### [Exercise requirements]
The listing below is to be written out word for word, minus its images.

###

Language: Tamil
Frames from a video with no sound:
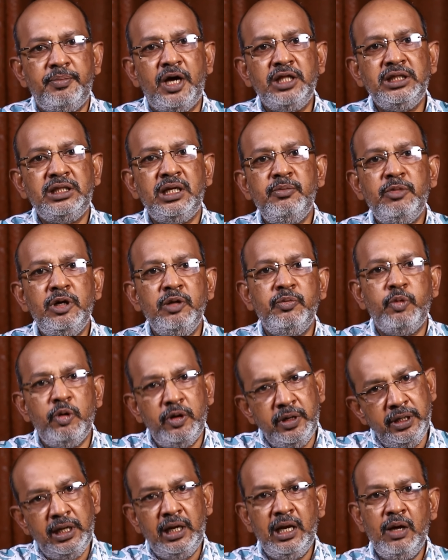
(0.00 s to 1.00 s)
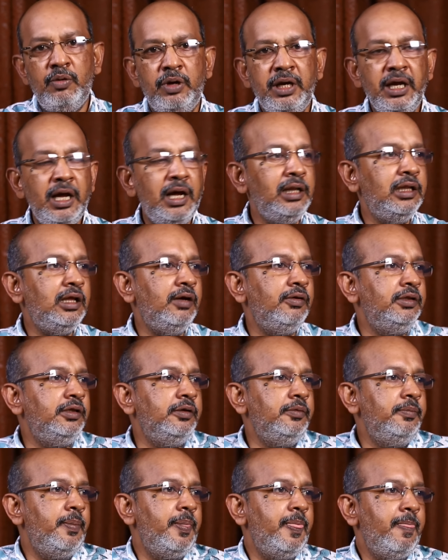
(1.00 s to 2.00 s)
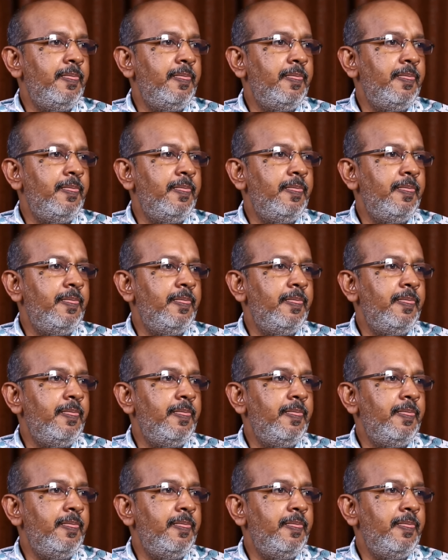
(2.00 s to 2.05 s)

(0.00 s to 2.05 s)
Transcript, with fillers: பாத்திரம் வளர்ப்பவர் எல்லாம் ஒரே ஆள் தான் வந்து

###

### [Solved problem]
Language: Tamil
Frames from a video with no sound:
(0.00 s to 1.00 s)
(1.00 s to 2.00 s)
(2.00 s to 2.05 s)

(0.00 s to 2.05 s)
Transcript, with fillers: பாத்திரம் வளர்ப்பவர் எல்லாம் ஒரே ஆள் தான் வந்து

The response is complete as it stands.